Back to Office: Preparing for Your Employees’ Return to the Workplace

Remote work became the norm as businesses strive to keep afloat during a pandemic. But recent events suggest that it’s only a matter of time before this ends. With vaccine programs well underway, several business leaders are looking to reopen their offices.

Unfortunately, several challenges have also emerged in the new normal.

Preparing to return to the workplace requires a sound strategy. The pandemic isn’t over, and carelessness can lead to health and safety risks. Business leaders need to anticipate the challenges and react to them accordingly.

Workplace Safety Amid a Pandemic

The primary challenge business leaders will face is how to ensure workplace health and safety. From a business perspective, safeguarding employee well-being is essential to operations. It only takes one asymptomatic employee to infect the rest of the people working in the office.

Before developing a back-to-office plan, business leaders need to study federal, state, and city orders. There is a possibility some locales prohibit this plan even as restrictions ease. Any plans to return to the office must be made in compliance with the law.

Returning to the workplace will likely require new health and safety protocols.

  • Deep cleaning and sanitization will need to be scheduled regularly.
  • Workstations will need to be moved to promote social distancing.
  • Employee schedules will need to be changed to prevent crowding.

Also, business leaders need to come up with a plan in case someone is sick. This should include a contact tracing process, a communication plan, and how to handle the situation in the workplace.  

Employee Reaction and Expectation  

Business leaders can’t expect their employees to be on-board with their back-to-office plan immediately. Although everyone has lived through the pandemic, they have different experiences. Business leaders should be empathetic and understanding of their employees’ thoughts and opinions.

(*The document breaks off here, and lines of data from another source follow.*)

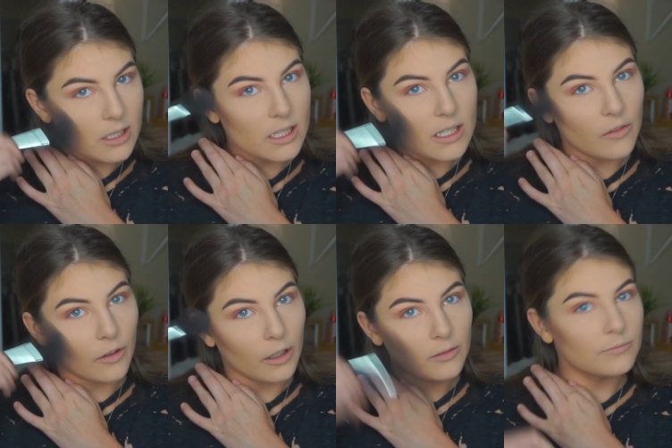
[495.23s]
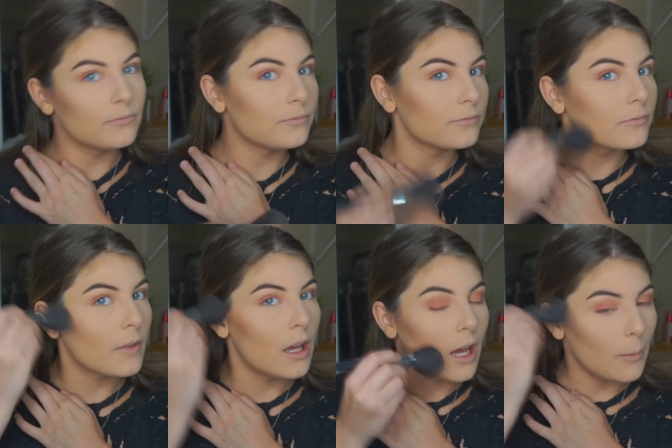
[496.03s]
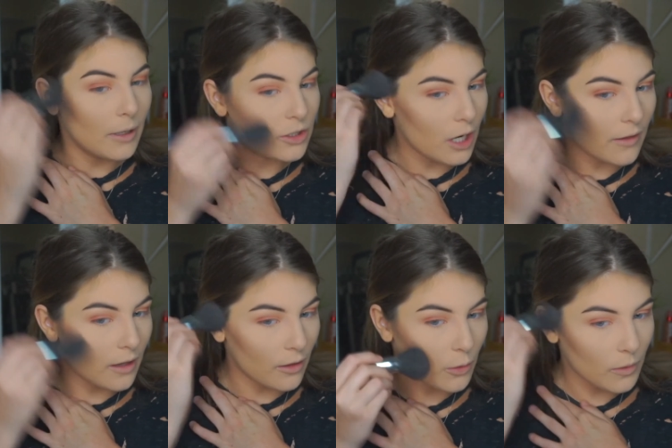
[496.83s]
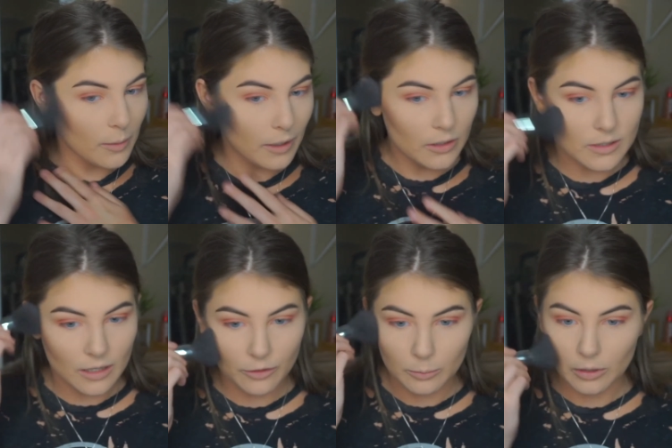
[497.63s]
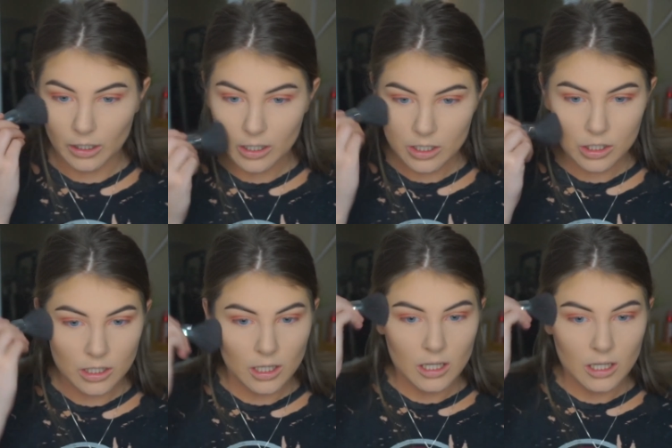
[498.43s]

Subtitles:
stiffer. I might try the other one. I might use that for blush.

Refusal or Hesitation to Go Back

There will be employees who will refuse to return. They will question the reason behind it, especially if they can do the same work at home just as well. Some employees might refuse because they have medical conditions that increase their risk of getting infected. It is the job of business leaders to address these concerns.

Request for Flexibility

There will be employees who discovered working from home is agreeable to them. They will have a difficult time adjusting back to the workplace. Some employees might even be more productive at home. Business leaders should look into changing work schedules to accommodate these discoveries.

Request for Testing

There will be employees who expect regular swab testing. They will cite the situations where they will be exposed to people outside of their bubble. Business leaders should anticipate these requests, and if they agree to them, they must allocate a budget for them.

The workforce is a business’s greatest asset. When business leaders fail to realize this, they are prone to making decisions that can alienate employees. This is a time for conversations—asking employees their opinions on the matter is essential to coming up with a sound back-to-office plan.

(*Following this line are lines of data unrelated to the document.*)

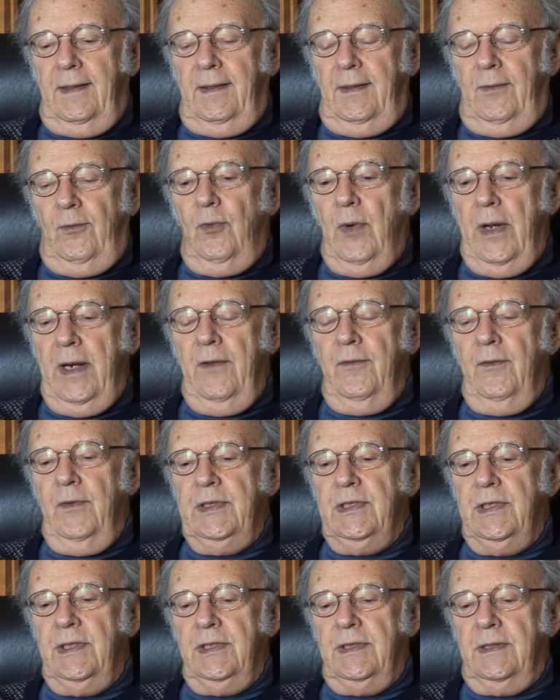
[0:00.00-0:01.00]
uh, one of
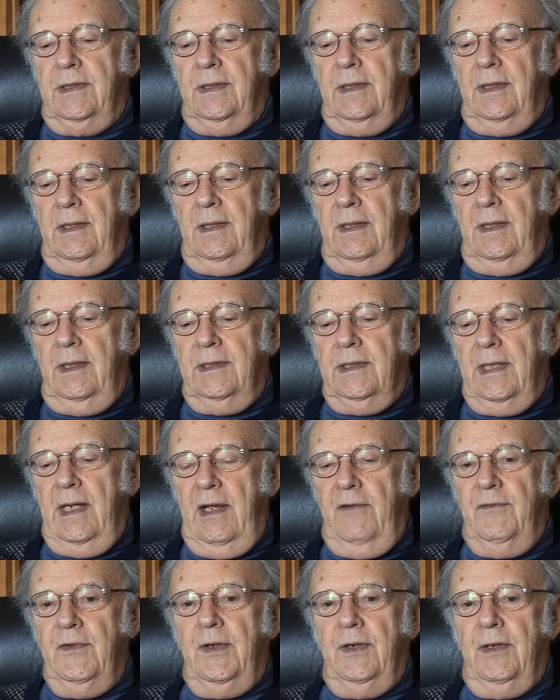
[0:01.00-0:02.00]
which is, is
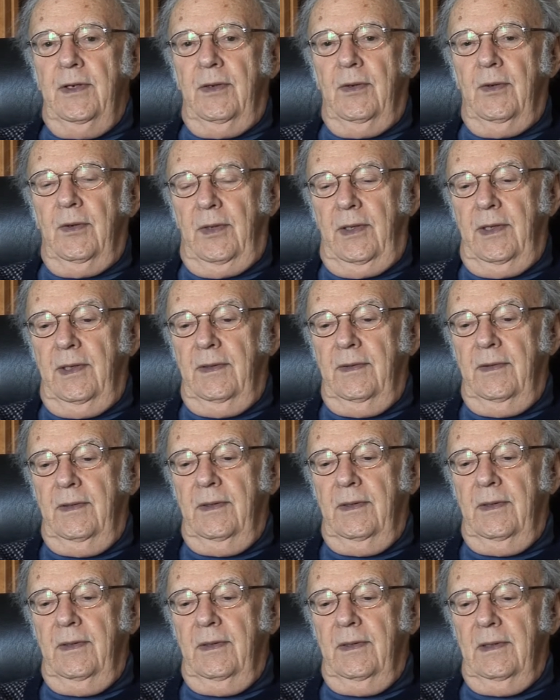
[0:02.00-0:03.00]
heavier or
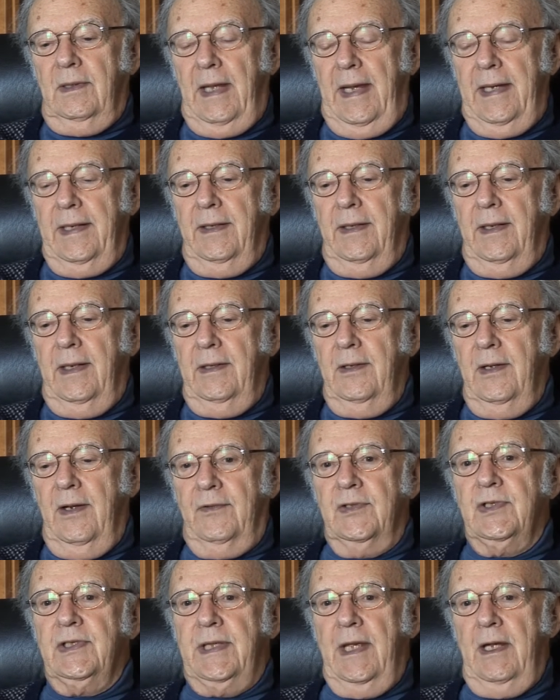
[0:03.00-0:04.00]
lighter, and you
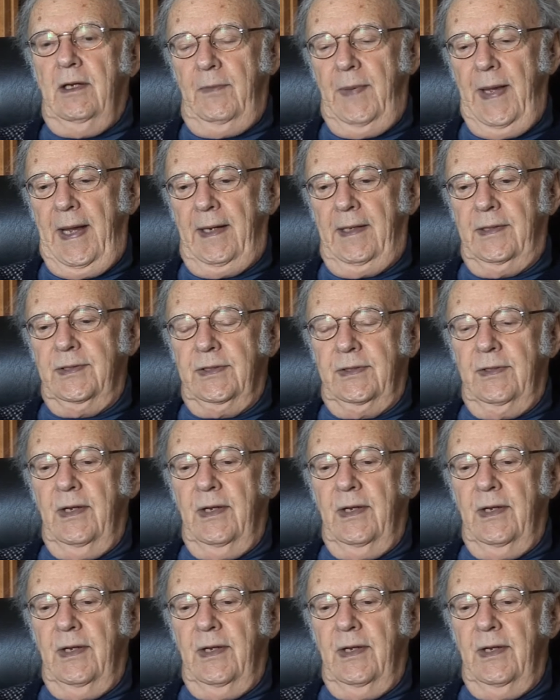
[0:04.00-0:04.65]
have a scale balance.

How to Return to the Workplace

Understanding the challenges to returning to the workplace is essential in coming up with a sound plan. It allows business leaders to take a proactive approach and create contingency plans.

Realign Business Values

The unprecedented situation has caused employees to re-evaluate their values, beliefs, and drive. Business leaders are tasked with the responsibility to realign their employees to the organization’s values.

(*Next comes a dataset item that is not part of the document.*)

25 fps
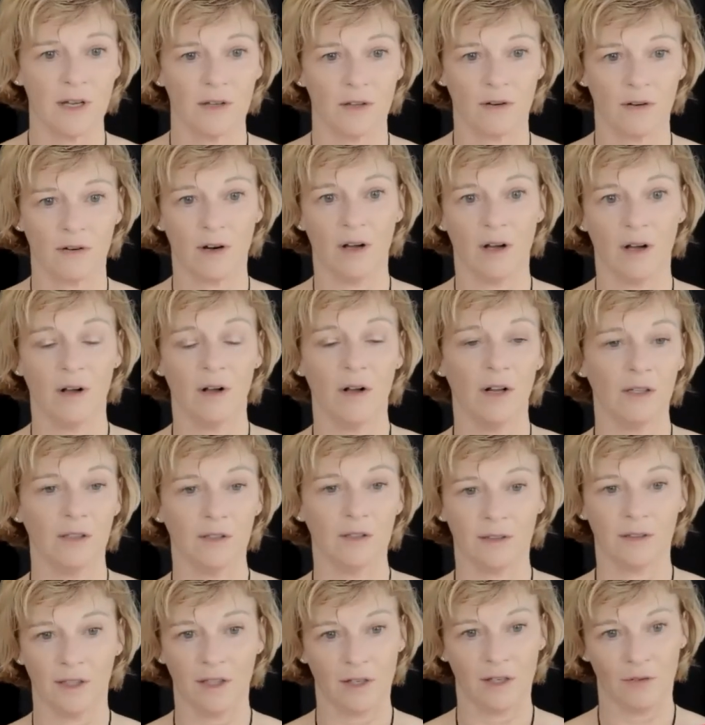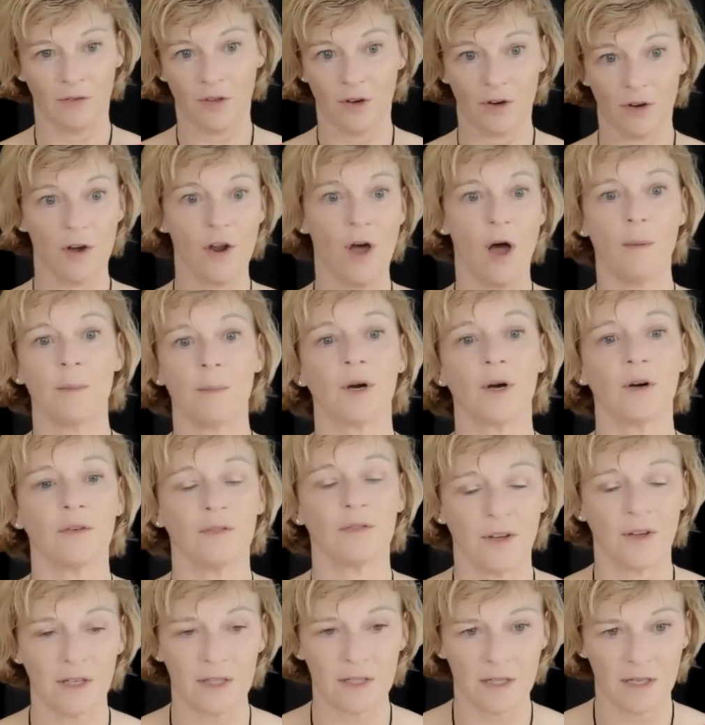They're all, they're not
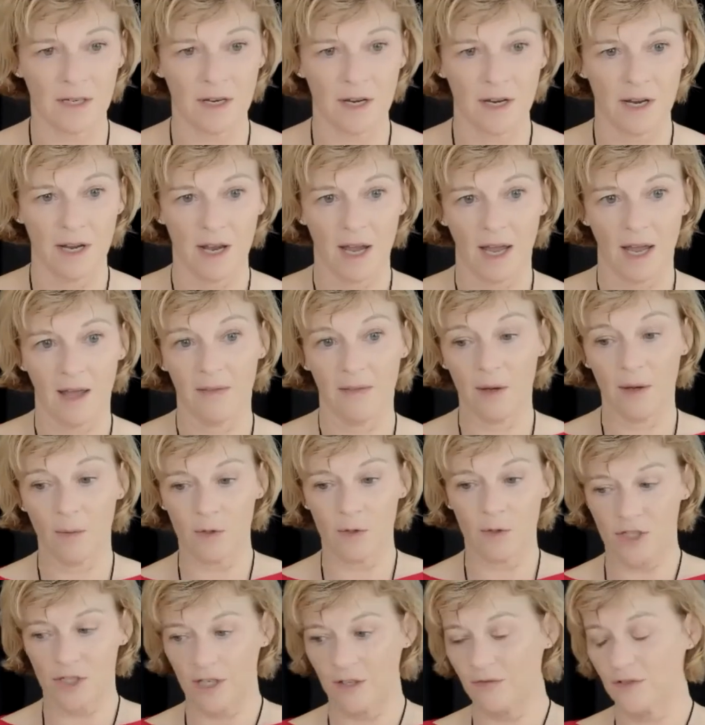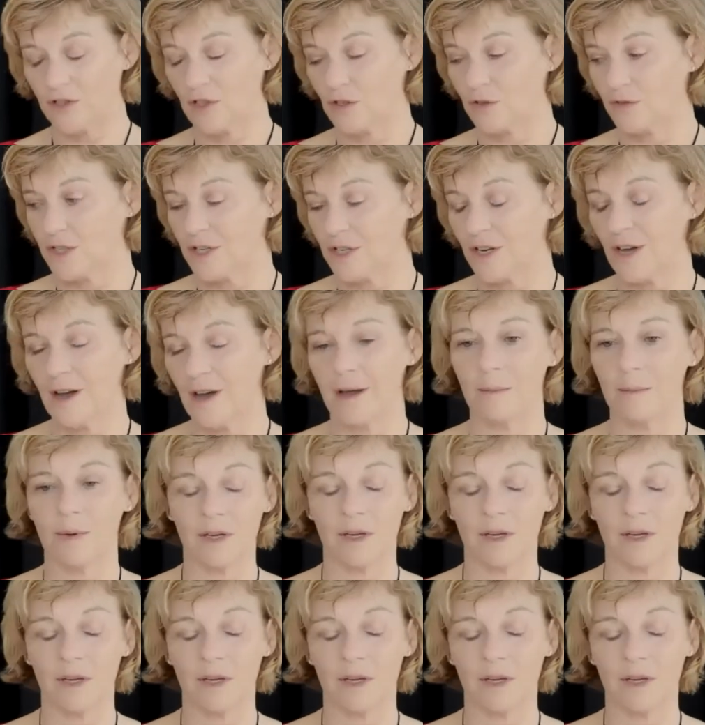perfect and they will shift over time.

Provide Mental Health Resources  

The pandemic took a toll on employees’ mental health. Business leaders need to be empathetic and understanding of employees who are experiencing anxiety, depression, and anger because of the health crisis.

Allow for a Transition Period

The plan to return to the workplace should be gradual. Employees will be changing their habits as they make the shift from home to the office. In addition, management teams will likely have to create new processes to account for the situation.

Prepare for a Split Culture

Currently, restrictions still prohibit commercial spaces from operating at full capacity. This means some employees will return to the workplace while others will continue remote work. Business leaders need to prepare their management teams for the split culture this will create.

Returning to the workplace amid a pandemic is possible. But business leaders need to be prepared. Otherwise, the months of remote work will have been for nothing.